• **ABOUT THIS TASK**
Begin at the line containing "[00:00:02.31 to 00:00:02.54]" and reproduce every line through the end of the entries below. Nothing else should appear.

DATA EXCERPTS Start Marker

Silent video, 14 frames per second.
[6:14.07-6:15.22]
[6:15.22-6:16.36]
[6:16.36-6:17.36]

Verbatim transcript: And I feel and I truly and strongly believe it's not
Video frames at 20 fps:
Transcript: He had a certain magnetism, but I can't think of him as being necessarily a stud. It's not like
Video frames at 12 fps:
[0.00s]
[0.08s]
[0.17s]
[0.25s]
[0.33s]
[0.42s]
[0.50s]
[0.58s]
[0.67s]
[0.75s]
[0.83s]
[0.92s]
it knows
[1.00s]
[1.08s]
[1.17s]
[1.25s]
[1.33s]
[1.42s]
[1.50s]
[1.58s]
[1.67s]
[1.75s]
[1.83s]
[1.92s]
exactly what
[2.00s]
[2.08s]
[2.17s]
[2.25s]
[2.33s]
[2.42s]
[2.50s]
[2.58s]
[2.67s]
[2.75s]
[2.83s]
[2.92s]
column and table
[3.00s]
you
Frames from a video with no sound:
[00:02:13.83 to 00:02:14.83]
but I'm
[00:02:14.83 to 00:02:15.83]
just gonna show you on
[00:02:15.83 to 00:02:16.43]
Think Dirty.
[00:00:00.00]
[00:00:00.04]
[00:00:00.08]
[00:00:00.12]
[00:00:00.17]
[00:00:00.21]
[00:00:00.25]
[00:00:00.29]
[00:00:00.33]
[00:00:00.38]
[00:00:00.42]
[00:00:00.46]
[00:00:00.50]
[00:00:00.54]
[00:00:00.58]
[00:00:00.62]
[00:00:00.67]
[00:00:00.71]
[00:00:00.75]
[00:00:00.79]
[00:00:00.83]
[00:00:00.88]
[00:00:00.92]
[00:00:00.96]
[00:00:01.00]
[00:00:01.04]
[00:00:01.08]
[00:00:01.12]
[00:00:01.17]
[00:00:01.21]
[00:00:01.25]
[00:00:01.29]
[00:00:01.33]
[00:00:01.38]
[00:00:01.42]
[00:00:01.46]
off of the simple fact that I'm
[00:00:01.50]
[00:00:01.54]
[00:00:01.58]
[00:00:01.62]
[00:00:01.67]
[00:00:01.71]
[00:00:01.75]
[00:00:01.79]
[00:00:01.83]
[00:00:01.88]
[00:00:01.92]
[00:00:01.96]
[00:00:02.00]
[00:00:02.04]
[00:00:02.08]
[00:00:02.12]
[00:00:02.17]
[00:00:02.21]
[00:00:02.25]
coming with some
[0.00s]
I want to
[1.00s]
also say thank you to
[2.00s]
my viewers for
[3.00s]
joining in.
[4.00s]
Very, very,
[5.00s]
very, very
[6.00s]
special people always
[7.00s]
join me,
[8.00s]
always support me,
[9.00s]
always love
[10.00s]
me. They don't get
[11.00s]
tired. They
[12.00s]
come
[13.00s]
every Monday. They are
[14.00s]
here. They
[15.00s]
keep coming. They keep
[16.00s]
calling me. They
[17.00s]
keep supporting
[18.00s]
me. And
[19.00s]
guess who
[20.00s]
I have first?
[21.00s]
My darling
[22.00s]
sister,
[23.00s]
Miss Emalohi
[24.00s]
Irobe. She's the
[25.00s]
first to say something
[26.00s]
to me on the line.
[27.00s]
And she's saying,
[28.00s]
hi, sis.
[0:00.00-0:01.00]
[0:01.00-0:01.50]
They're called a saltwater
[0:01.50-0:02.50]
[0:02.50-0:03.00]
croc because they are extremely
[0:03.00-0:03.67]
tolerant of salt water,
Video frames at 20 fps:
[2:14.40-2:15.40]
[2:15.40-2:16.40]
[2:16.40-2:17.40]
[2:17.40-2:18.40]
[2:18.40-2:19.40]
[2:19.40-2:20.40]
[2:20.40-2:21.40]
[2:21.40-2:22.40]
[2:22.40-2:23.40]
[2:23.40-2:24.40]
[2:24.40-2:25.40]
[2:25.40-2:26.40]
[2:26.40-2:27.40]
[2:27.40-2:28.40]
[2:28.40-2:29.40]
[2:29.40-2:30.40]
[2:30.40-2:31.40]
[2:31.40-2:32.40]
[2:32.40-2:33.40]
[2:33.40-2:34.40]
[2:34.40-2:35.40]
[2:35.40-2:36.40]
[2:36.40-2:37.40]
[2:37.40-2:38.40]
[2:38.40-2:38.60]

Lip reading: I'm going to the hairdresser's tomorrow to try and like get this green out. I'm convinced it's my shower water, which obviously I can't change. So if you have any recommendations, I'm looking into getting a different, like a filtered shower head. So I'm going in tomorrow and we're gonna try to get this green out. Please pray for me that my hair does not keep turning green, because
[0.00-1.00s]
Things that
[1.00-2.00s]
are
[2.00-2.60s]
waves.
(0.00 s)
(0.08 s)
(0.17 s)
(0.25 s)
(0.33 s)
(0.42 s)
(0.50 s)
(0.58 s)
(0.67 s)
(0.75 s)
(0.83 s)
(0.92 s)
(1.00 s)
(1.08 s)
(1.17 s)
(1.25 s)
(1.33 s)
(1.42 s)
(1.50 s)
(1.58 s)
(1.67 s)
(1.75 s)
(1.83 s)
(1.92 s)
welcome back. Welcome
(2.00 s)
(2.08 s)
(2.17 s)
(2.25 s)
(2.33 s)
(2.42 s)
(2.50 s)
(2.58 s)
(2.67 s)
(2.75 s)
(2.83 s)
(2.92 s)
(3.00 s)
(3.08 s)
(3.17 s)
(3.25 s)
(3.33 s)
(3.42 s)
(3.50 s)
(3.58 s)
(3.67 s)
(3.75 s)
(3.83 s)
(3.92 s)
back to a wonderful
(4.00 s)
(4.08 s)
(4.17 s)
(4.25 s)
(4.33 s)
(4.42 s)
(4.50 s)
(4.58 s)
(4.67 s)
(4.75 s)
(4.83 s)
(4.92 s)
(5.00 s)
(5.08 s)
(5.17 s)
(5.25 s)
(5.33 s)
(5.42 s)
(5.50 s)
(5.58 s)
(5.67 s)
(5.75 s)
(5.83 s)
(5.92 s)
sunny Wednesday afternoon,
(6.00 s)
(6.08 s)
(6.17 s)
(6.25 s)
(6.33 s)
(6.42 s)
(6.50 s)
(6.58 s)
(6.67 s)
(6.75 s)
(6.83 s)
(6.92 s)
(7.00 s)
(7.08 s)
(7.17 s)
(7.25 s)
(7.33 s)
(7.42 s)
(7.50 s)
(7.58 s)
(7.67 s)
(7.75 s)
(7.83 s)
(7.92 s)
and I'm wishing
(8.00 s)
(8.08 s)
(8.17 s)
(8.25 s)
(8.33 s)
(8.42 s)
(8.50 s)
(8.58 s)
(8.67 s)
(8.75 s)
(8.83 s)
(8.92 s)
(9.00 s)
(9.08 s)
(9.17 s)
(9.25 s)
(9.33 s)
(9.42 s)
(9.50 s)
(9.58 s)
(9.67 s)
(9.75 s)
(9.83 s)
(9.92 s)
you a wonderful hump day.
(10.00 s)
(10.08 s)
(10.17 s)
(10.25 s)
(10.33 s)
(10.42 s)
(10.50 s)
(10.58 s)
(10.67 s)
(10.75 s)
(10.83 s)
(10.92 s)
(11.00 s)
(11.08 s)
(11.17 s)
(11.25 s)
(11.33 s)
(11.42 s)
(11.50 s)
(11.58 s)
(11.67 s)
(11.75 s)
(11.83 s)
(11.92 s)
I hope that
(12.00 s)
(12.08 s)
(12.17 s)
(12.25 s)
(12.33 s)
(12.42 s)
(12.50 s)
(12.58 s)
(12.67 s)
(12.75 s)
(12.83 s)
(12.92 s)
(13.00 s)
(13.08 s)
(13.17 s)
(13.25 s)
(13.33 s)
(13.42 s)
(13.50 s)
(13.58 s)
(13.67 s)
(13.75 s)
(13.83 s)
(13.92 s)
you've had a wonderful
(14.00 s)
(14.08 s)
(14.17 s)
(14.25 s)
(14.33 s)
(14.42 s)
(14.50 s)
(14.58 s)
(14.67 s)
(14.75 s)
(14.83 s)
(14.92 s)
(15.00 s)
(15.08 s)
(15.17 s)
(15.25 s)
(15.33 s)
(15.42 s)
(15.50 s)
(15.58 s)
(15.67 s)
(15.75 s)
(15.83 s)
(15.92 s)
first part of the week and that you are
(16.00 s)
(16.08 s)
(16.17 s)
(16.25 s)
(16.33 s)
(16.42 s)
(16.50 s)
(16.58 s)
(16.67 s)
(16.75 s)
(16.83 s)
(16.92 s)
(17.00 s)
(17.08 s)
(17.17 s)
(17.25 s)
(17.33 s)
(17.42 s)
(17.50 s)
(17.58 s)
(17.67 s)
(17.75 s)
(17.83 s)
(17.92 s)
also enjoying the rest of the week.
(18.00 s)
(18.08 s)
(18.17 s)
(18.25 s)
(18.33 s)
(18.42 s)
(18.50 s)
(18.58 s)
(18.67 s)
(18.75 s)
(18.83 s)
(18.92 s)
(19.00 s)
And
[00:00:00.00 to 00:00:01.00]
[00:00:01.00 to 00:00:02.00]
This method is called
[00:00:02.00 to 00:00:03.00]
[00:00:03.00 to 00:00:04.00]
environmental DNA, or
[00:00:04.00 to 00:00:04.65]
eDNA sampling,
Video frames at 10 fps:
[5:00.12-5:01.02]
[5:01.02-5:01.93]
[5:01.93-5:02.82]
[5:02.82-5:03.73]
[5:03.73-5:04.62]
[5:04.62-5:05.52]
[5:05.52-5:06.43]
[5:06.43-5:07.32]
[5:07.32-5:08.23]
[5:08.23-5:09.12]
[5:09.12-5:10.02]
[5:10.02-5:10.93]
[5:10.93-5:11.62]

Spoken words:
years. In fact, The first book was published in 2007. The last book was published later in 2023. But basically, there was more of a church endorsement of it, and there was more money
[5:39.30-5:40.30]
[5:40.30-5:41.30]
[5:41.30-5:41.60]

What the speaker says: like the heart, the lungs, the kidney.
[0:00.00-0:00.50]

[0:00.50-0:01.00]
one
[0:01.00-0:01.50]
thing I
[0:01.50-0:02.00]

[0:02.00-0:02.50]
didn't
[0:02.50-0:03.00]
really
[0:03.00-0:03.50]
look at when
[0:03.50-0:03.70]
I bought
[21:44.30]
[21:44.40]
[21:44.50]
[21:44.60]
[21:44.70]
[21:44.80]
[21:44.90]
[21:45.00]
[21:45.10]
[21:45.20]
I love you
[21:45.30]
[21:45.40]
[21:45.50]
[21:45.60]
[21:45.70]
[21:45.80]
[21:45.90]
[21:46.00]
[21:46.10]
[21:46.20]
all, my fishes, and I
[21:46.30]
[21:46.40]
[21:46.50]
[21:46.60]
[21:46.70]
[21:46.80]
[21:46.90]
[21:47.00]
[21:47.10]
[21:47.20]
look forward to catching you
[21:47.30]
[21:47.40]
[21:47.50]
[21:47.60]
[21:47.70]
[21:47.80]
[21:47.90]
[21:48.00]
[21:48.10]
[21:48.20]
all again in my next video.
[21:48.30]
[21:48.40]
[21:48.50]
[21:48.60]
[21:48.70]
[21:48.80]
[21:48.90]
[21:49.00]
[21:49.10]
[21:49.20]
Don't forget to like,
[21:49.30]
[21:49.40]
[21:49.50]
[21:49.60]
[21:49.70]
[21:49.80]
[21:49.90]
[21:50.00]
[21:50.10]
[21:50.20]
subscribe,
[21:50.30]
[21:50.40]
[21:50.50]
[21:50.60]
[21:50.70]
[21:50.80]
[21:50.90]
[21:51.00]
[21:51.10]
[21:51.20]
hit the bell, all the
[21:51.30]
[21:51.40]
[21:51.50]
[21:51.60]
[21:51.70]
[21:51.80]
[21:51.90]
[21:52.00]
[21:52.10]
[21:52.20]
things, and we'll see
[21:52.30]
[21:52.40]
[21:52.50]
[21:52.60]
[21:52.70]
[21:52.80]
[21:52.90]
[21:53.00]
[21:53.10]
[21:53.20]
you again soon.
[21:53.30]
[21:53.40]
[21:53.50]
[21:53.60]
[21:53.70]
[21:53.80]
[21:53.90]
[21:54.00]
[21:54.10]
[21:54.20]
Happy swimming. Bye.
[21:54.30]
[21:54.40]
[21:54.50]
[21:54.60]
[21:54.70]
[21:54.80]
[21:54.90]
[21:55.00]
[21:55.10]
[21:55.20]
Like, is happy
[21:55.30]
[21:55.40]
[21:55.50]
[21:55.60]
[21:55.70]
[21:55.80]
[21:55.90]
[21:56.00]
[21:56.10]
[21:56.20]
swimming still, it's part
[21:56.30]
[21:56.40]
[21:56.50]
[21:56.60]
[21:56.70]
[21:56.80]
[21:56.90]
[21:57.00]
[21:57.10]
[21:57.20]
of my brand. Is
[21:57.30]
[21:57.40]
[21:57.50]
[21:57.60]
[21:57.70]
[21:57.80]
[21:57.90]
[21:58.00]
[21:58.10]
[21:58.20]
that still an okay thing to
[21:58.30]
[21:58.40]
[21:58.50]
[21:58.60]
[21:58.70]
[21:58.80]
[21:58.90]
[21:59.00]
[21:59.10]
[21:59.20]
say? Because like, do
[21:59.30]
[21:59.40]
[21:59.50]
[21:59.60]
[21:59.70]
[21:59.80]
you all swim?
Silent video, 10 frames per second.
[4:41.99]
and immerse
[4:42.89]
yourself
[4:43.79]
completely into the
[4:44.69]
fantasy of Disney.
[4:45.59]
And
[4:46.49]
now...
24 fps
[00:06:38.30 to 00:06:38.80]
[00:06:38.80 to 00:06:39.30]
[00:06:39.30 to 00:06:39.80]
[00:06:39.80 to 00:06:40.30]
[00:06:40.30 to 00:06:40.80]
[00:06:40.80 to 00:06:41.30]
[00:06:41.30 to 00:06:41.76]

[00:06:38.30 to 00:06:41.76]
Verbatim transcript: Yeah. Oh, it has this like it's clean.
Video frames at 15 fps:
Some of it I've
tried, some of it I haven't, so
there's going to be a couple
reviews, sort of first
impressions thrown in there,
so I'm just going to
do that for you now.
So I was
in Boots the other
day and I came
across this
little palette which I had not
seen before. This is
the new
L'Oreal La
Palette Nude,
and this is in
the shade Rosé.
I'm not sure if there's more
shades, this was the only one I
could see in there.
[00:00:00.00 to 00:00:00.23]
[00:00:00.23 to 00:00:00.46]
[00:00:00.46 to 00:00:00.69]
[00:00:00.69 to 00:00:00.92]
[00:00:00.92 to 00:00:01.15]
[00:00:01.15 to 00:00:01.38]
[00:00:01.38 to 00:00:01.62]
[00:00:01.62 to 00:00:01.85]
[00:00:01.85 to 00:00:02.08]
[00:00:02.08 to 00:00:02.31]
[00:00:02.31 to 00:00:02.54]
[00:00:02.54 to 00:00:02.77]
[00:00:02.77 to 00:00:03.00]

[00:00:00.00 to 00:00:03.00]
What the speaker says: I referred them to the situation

DATA EXCERPTS End Marker

• **WRITTEN SOLUTION**
[00:00:02.31 to 00:00:02.54]
[00:00:02.54 to 00:00:02.77]
[00:00:02.77 to 00:00:03.00]

[00:00:00.00 to 00:00:03.00]
What the speaker says: I referred them to the situation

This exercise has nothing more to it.